Task prompt | Which lines run from the one containing "(635.03 s to 635.93 s)" through the end of the data? Write them out exactly, with the pictures left out.

*** Extracted material ***

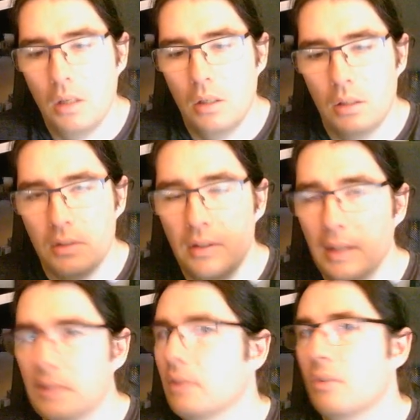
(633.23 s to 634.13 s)
Deck
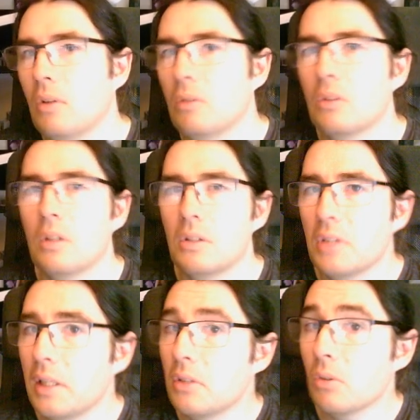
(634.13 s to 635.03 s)
Designer is going to
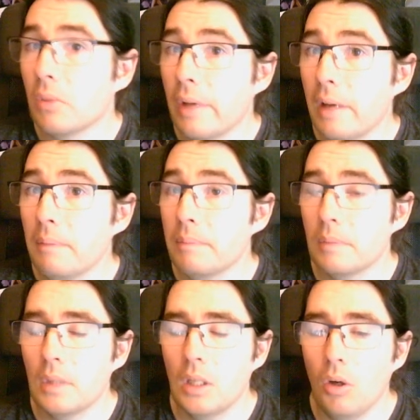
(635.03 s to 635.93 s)
change all that.
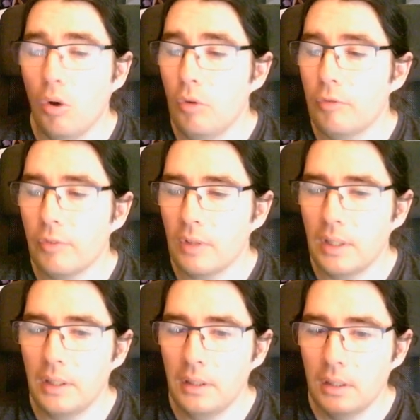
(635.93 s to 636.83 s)

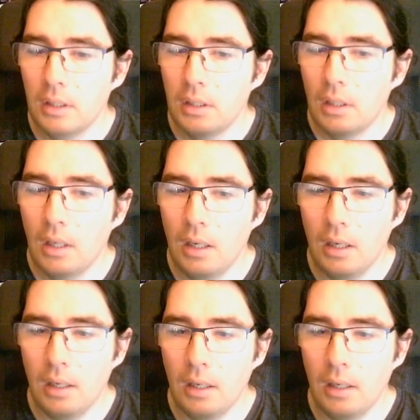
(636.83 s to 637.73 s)
Hopefully,
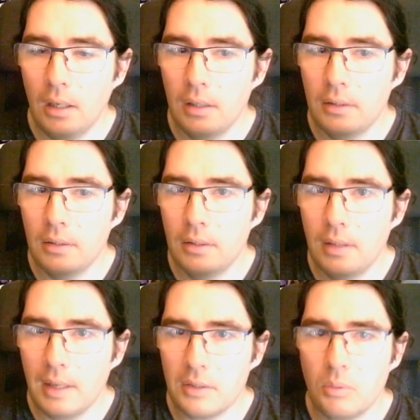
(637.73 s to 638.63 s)

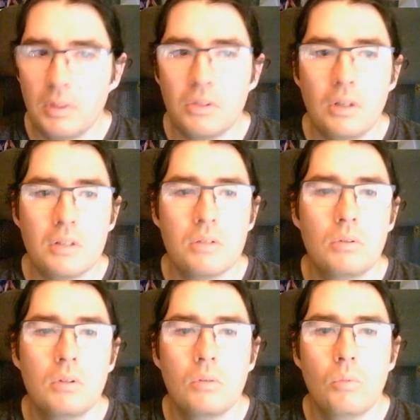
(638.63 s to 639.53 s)
next week's
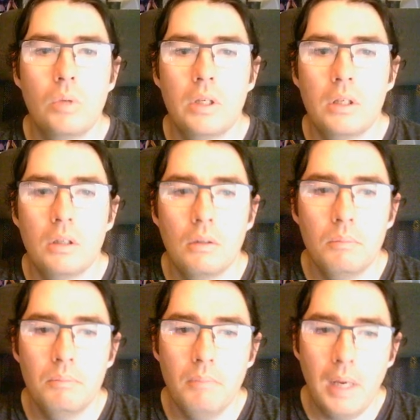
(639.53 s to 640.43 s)
session we
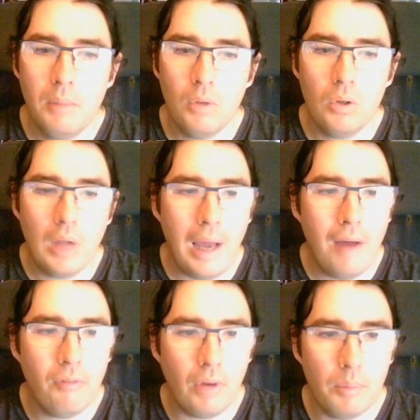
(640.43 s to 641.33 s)
may well have
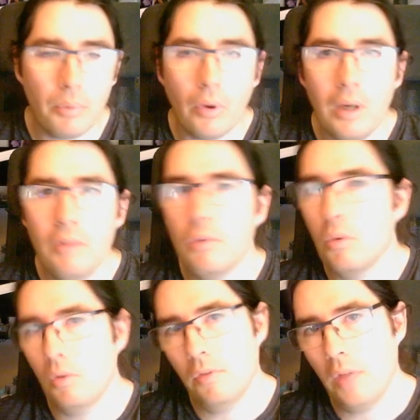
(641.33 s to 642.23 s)
a preview
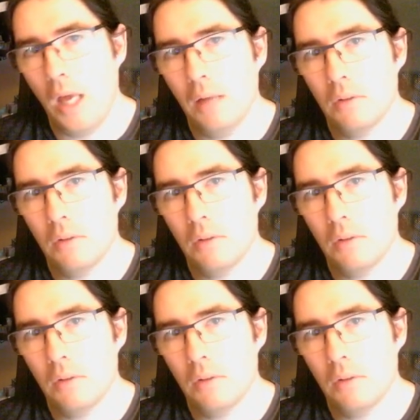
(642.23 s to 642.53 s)
of that.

*** End of Extracted material ***

Result of the task |
(635.03 s to 635.93 s)
change all that.
(635.93 s to 636.83 s)

(636.83 s to 637.73 s)
Hopefully,
(637.73 s to 638.63 s)

(638.63 s to 639.53 s)
next week's
(639.53 s to 640.43 s)
session we
(640.43 s to 641.33 s)
may well have
(641.33 s to 642.23 s)
a preview
(642.23 s to 642.53 s)
of that.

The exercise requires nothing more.